British actuary (1899–1981)

Gladys Gregory (1899–1981)

Gladys Caroline Brooker (19 May 1899 – 6 November 1981) was one of two women to share the accolade of first woman actuary in the United Kingdom, the other being Dorothy Spiers, née Davis. Gregory joined Prudential Assurance in 1917, direct from school, and passed the actuarial exams at the Institute of Actuaries in 1923.

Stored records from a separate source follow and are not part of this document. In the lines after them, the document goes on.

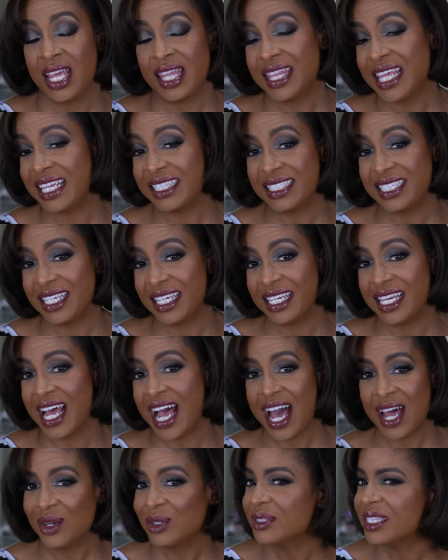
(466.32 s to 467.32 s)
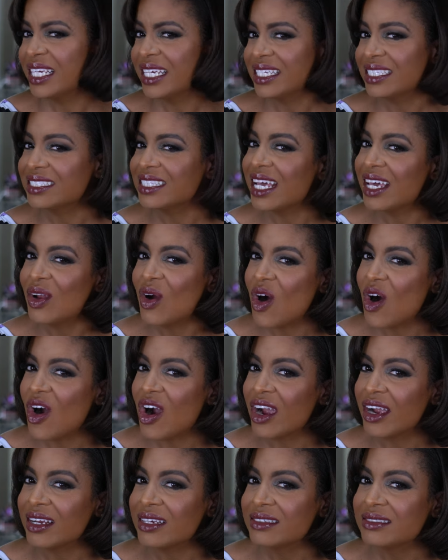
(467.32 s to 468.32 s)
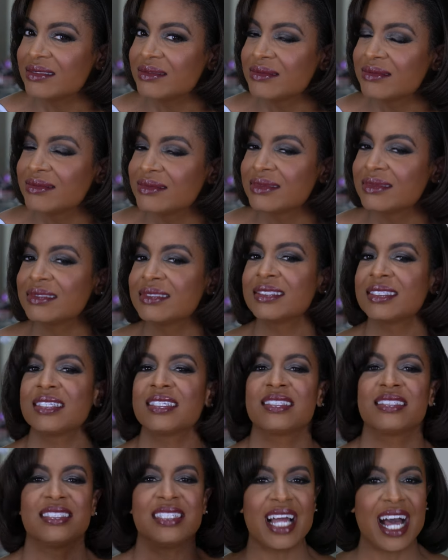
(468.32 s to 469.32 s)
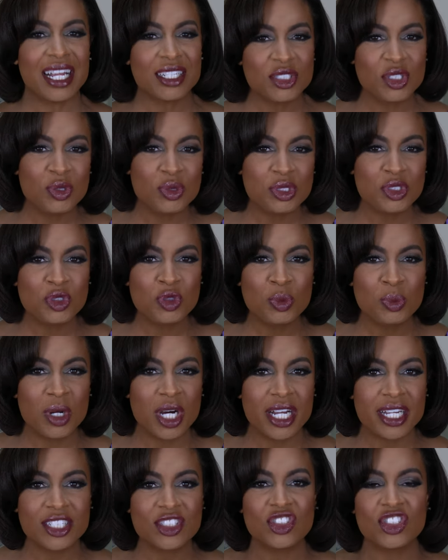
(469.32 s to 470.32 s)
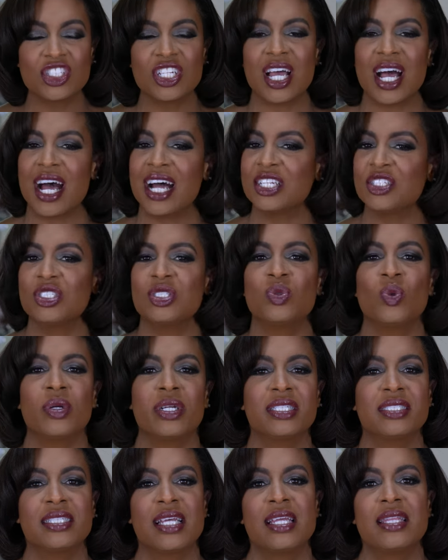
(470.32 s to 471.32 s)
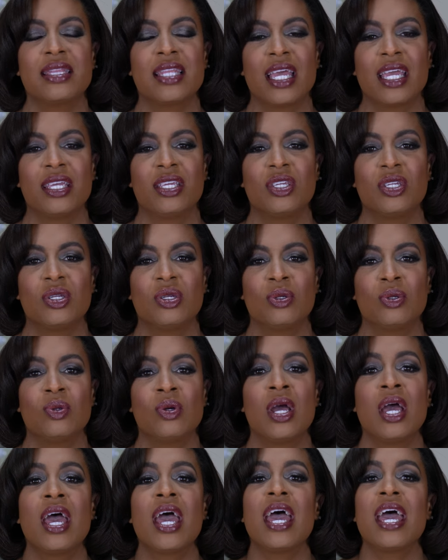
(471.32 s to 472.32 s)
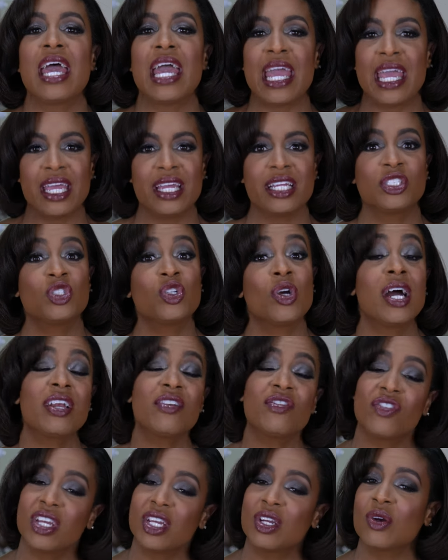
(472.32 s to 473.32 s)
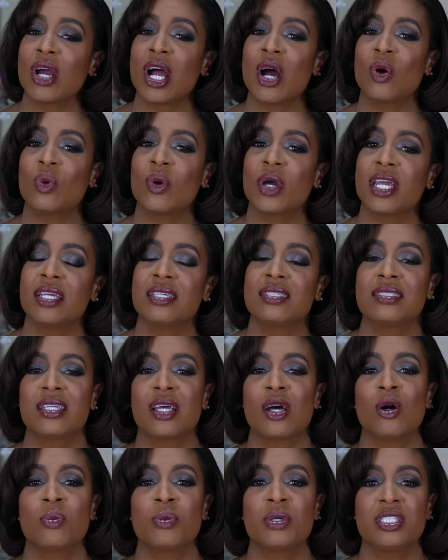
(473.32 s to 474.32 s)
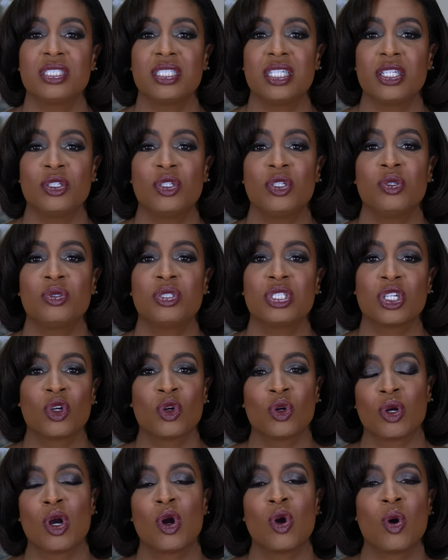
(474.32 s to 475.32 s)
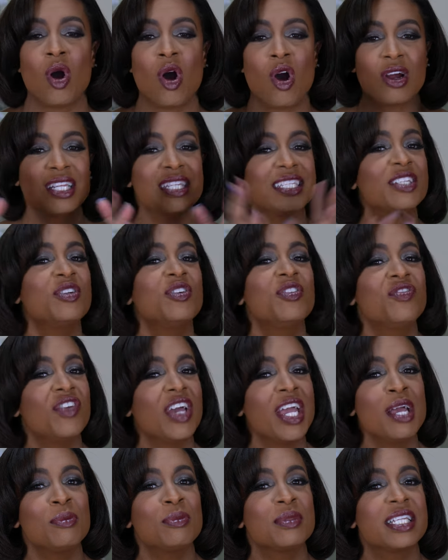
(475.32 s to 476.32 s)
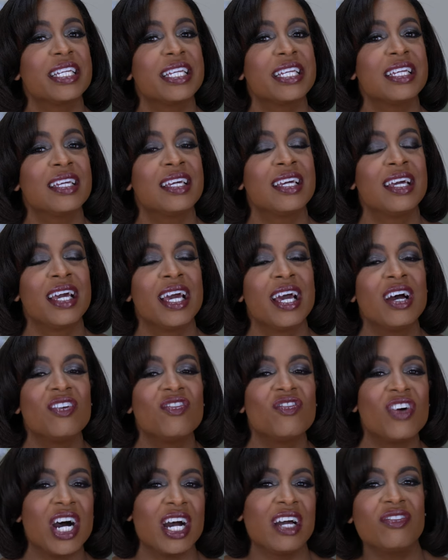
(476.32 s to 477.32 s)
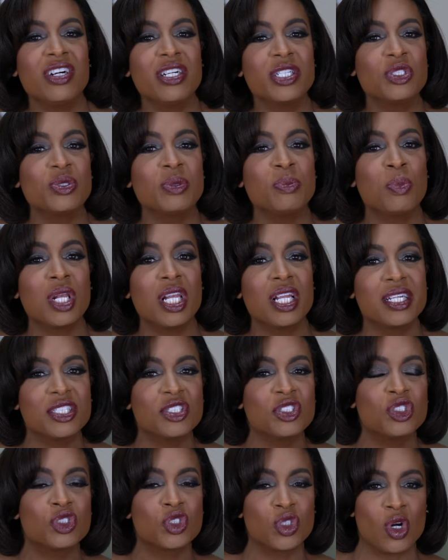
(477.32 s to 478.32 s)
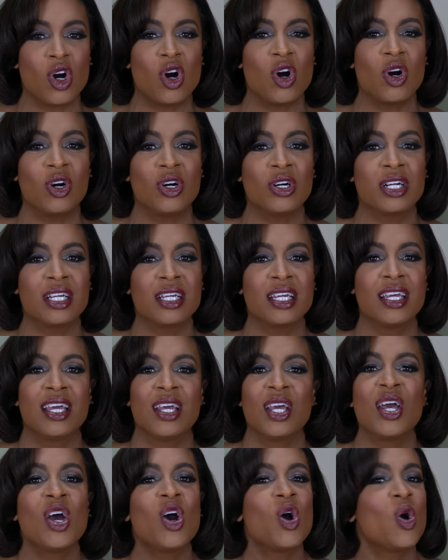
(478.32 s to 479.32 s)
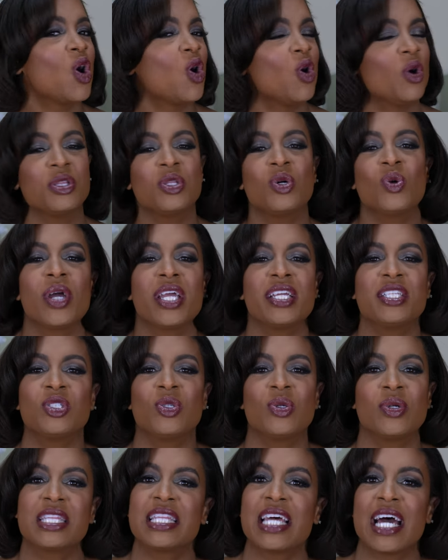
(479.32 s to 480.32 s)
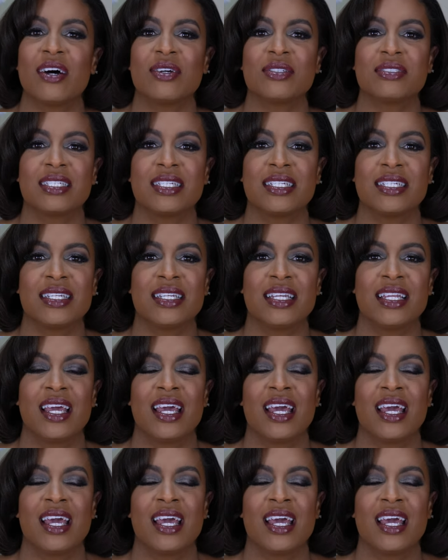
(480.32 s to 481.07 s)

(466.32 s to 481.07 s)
That's it. I don't think it's that hard not too, too much. I just want to say thank you and try to figure out ways to help continue to grow our little family. 500 plus strong on the way to a thousand.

==Early life and education==

Gladys Caroline Gregory was born on 19 May 1899 at 32 Mina Road, Walworth, London and was the eldest daughter of shoemaker, Thomas Gregory (1871–1966), and his wife, Harriet Elizabeth Gregory, née Cobbett (1870–1958). She attended the local council school in Clapham where she gained the school-leaving certificate.

==Career==

Gregory joined Prudential Assurance in July 1917 when she was 18. In November 1919 The Institute of Actuaries voted to admit women on the same conditions as men. Gregory passed her first exam in 1920 and the subsequent exams in each year afterwards, qualifying in 1923, alongside Dorothy Davis. Passing the exams was clearly a shared endeavour - Dorothy and Gladys “coached” and did their “very hard swotting” together, for “…the ‘stiffest’ tests in mathematics”, qualifying in less than the “usual four years”. In 1923 Gregory was the more prominent of the pair: at 24 she was two years younger than her counterpart; her final examination was said to have been “faultless”, and she would have come overall first had the results been ranked. Writing in Good Housekeeping in October 1923, she commended the profession to well-educated girls, prepared to work hard and give up their evenings to study. She also made the point that many insurance offices were overstaffed, and opportunities for girls were limited.
==Personal and later life==

Gladys resigned from Prudential in April 1927, shortly before she married John Brooker, and she formally resigned as a Fellow of the Institute of Actuaries in October 1927. After their marriage, she became a housewife and had two daughters. Gregory died on 16 November 1981 in Wokingham, Berkshire.